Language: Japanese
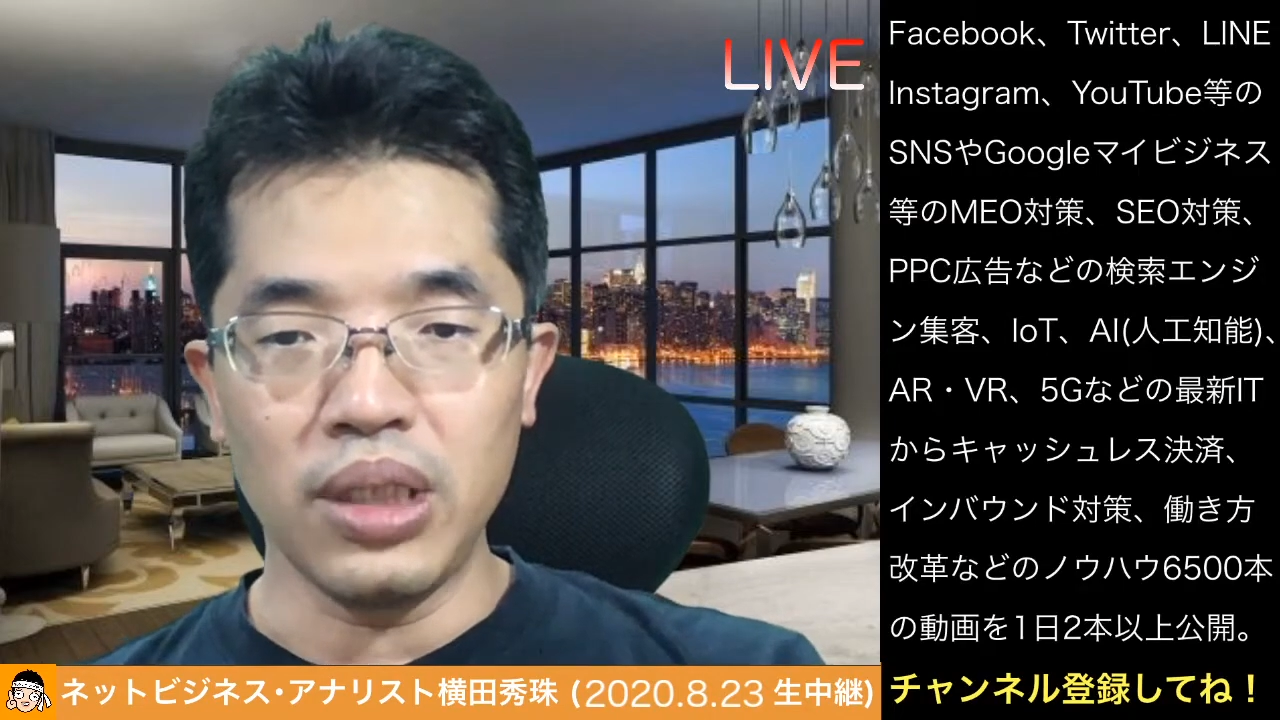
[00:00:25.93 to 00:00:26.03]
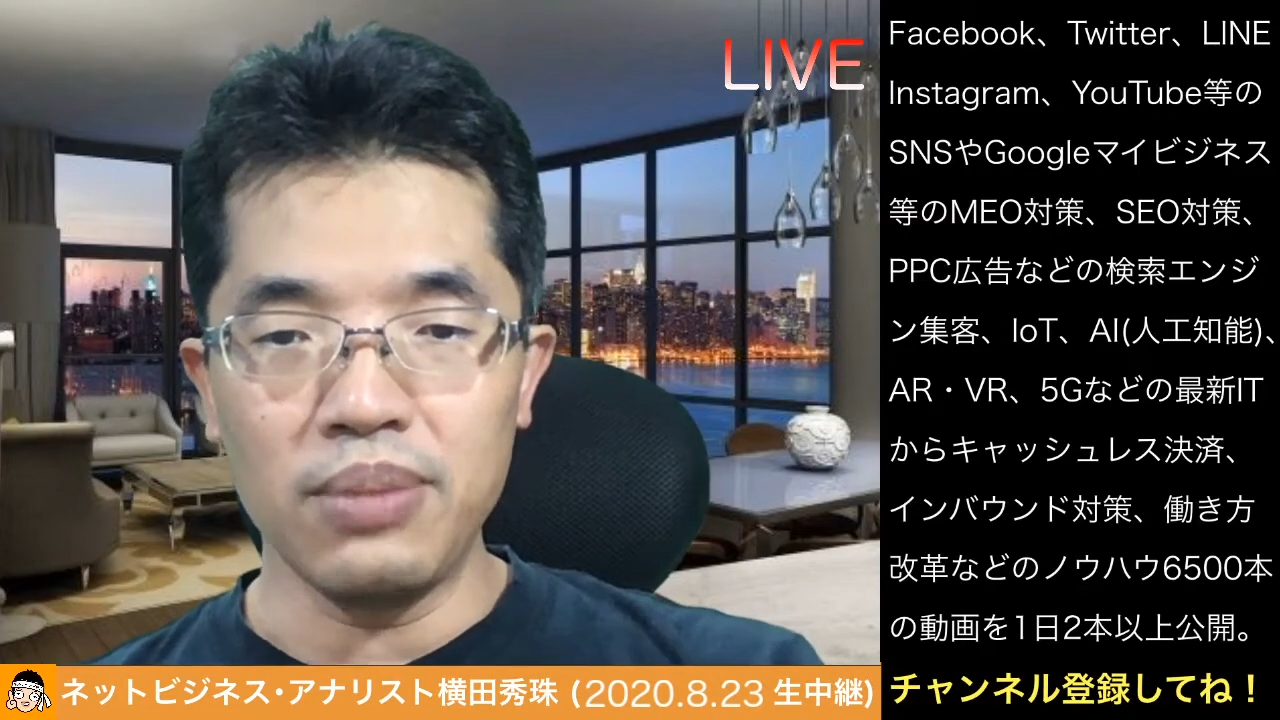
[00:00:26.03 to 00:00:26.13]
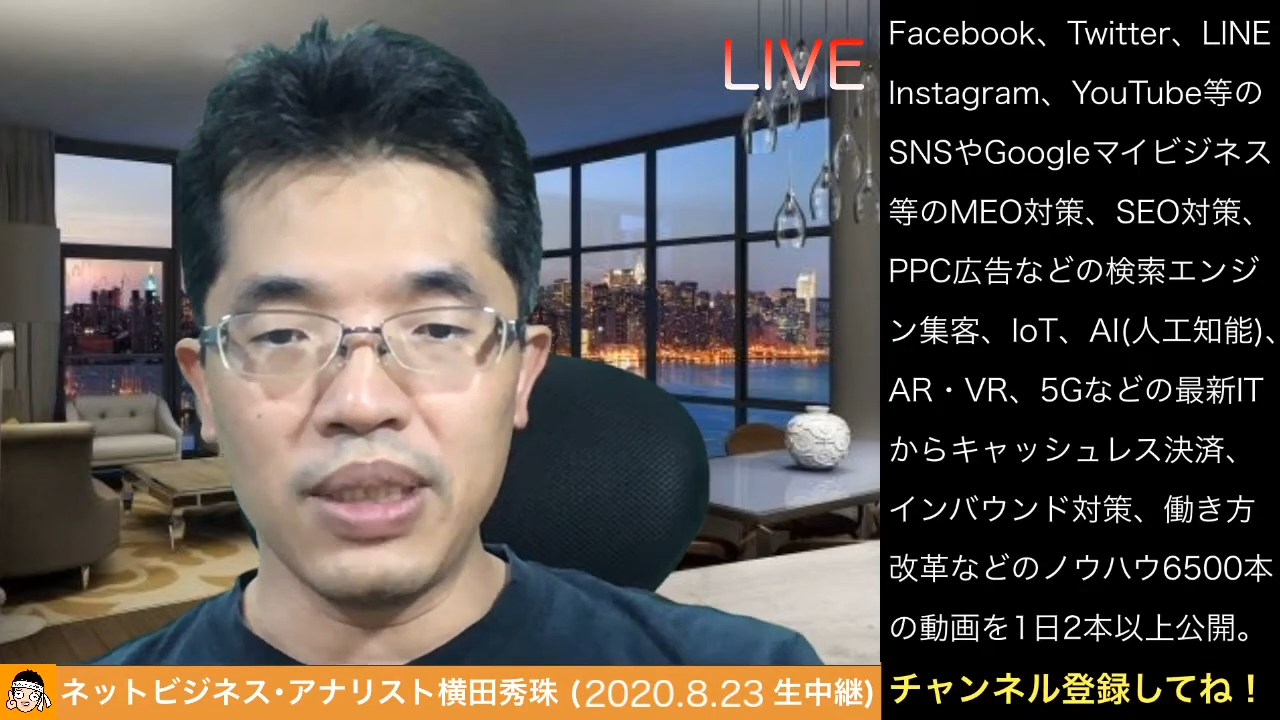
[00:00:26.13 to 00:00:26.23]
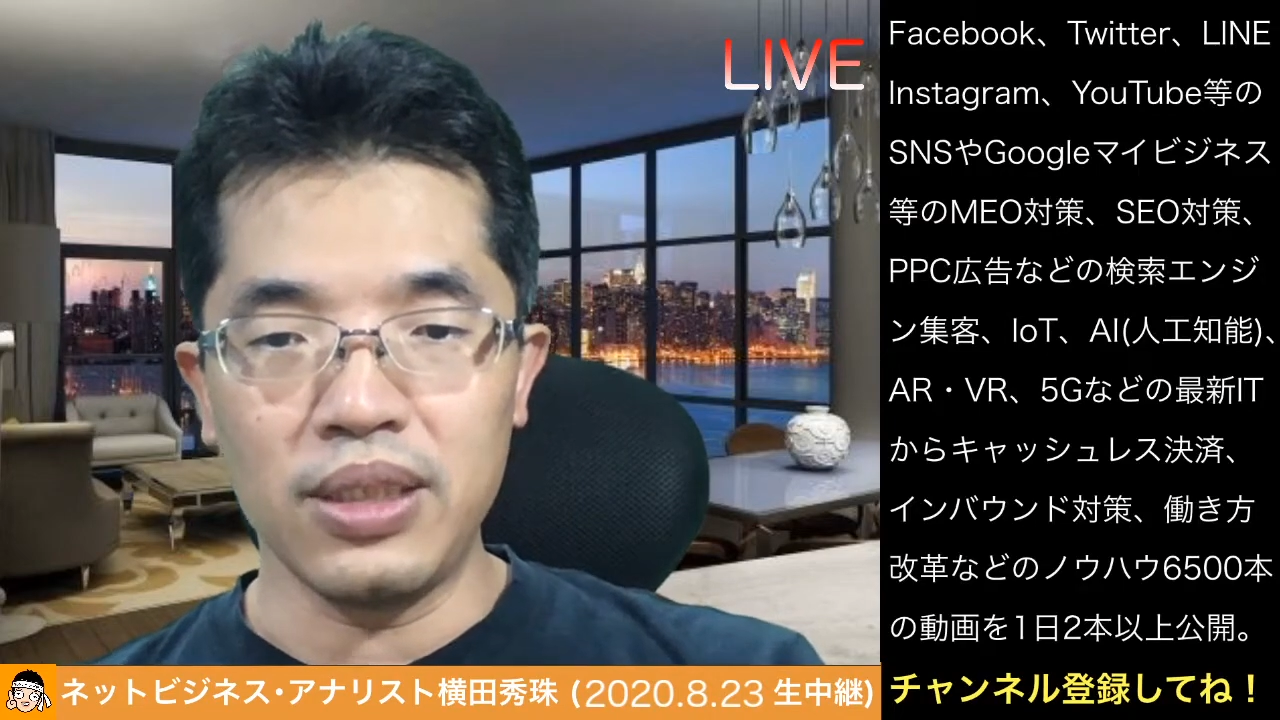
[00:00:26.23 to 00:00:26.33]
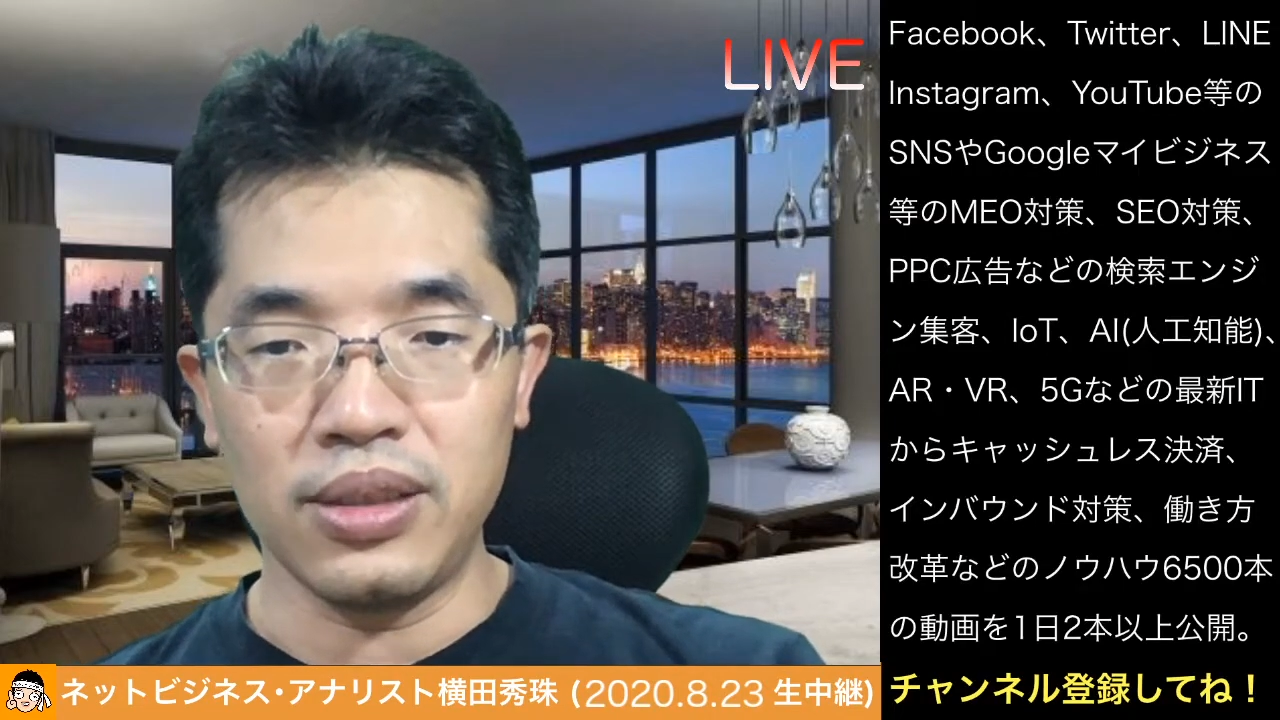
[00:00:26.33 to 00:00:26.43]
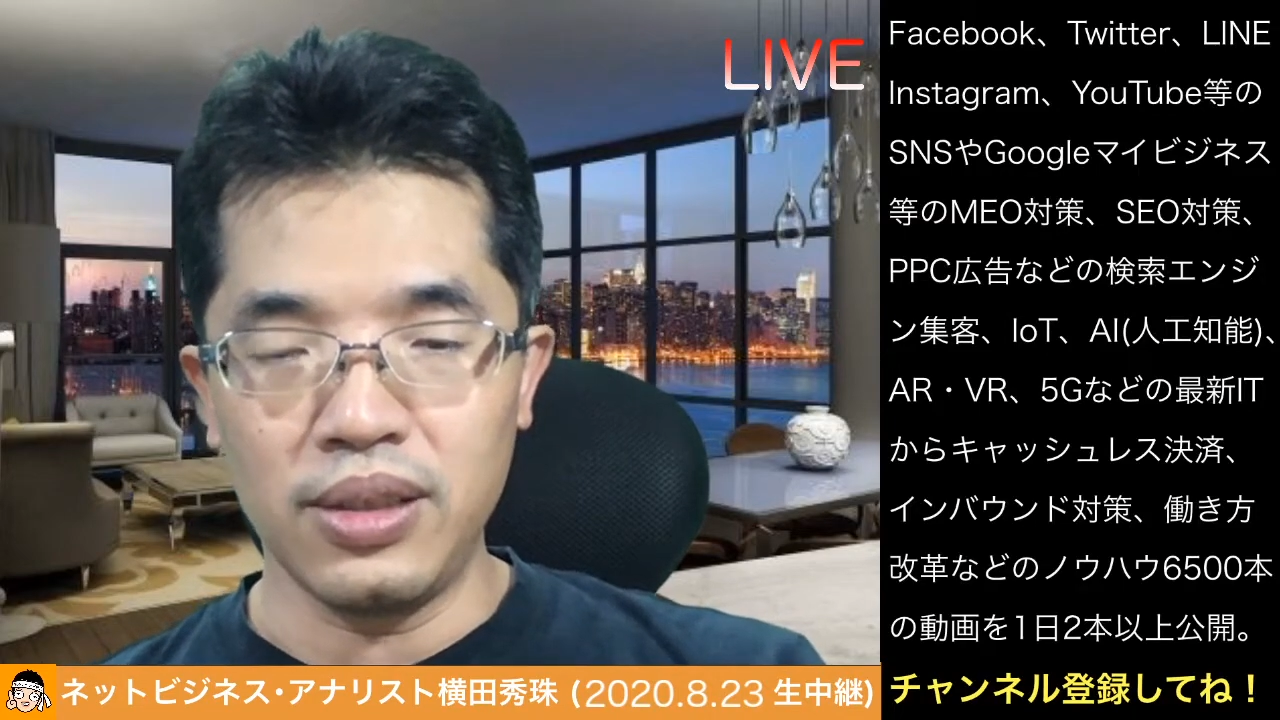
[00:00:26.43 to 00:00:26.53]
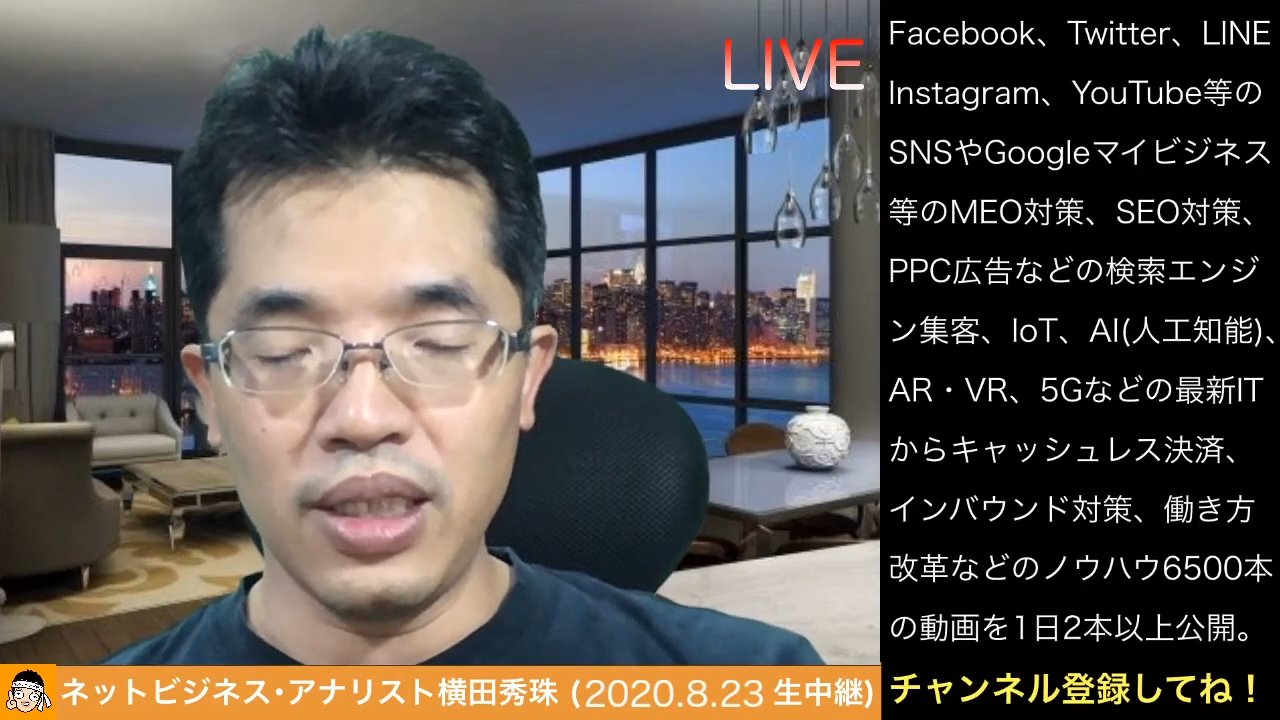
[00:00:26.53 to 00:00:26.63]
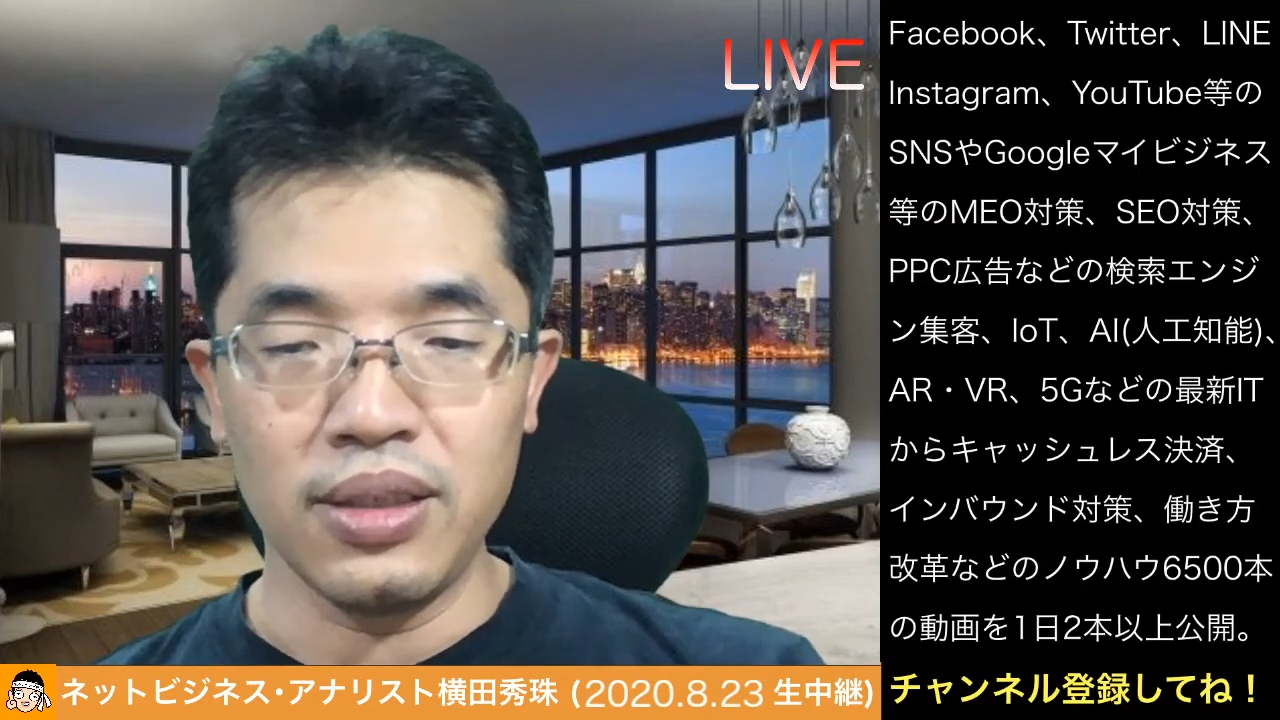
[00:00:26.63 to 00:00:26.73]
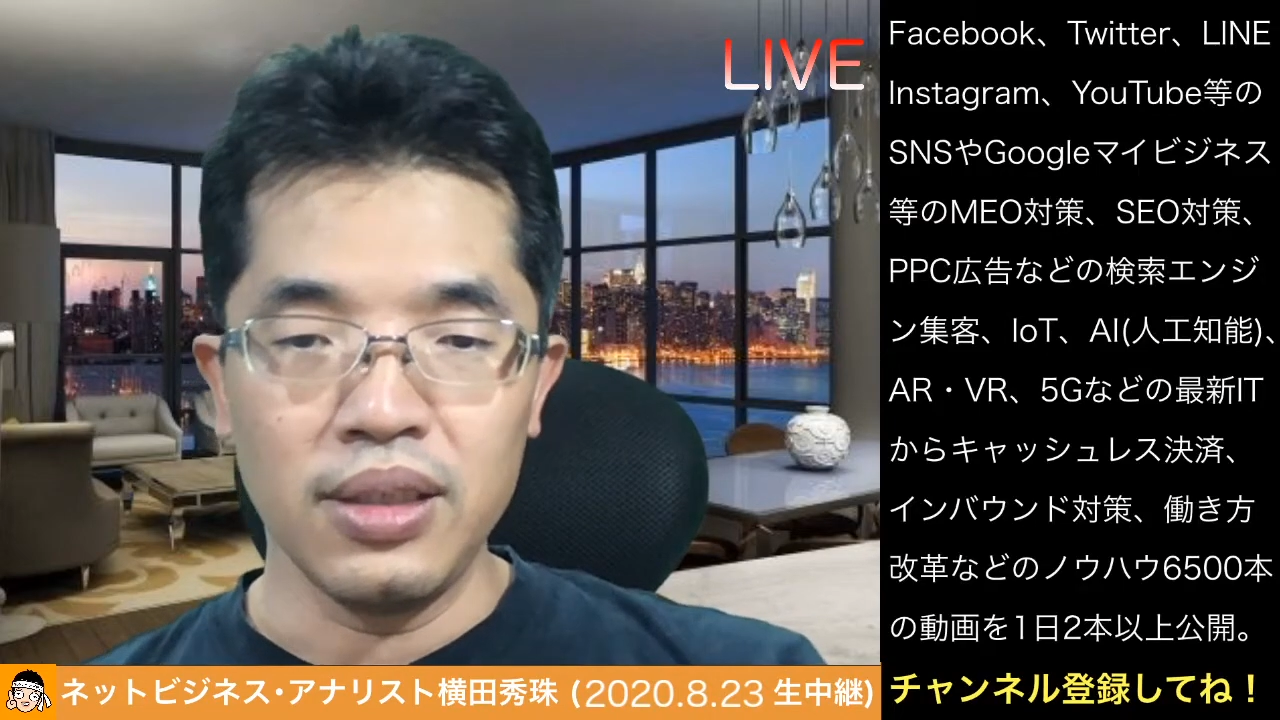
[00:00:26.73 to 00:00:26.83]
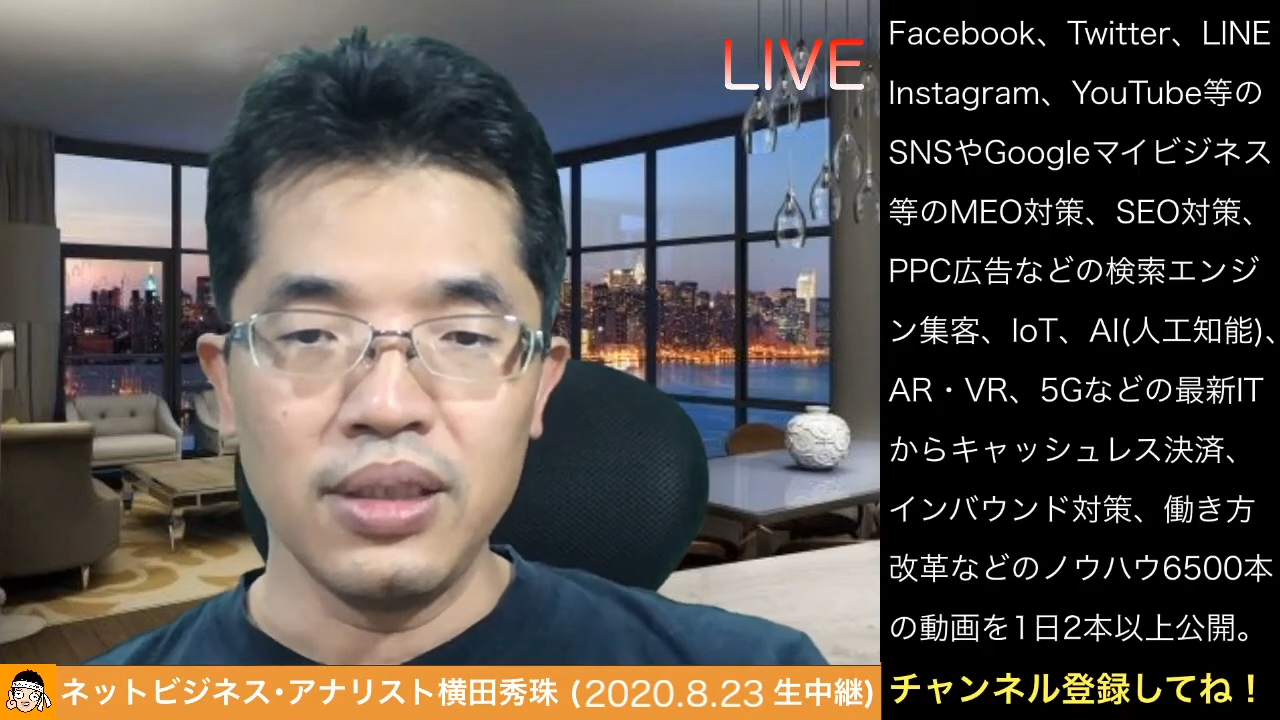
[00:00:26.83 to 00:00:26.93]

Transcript: テーマはですね、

● ● ● ● ● ● ●

→ **What you are asked to do**: The records above must be output exactly, except for the pictures.

→ **Task answer**:
Language: Japanese
[00:00:25.93 to 00:00:26.03]
[00:00:26.03 to 00:00:26.13]
[00:00:26.13 to 00:00:26.23]
[00:00:26.23 to 00:00:26.33]
[00:00:26.33 to 00:00:26.43]
[00:00:26.43 to 00:00:26.53]
[00:00:26.53 to 00:00:26.63]
[00:00:26.63 to 00:00:26.73]
[00:00:26.73 to 00:00:26.83]
[00:00:26.83 to 00:00:26.93]

Transcript: テーマはですね、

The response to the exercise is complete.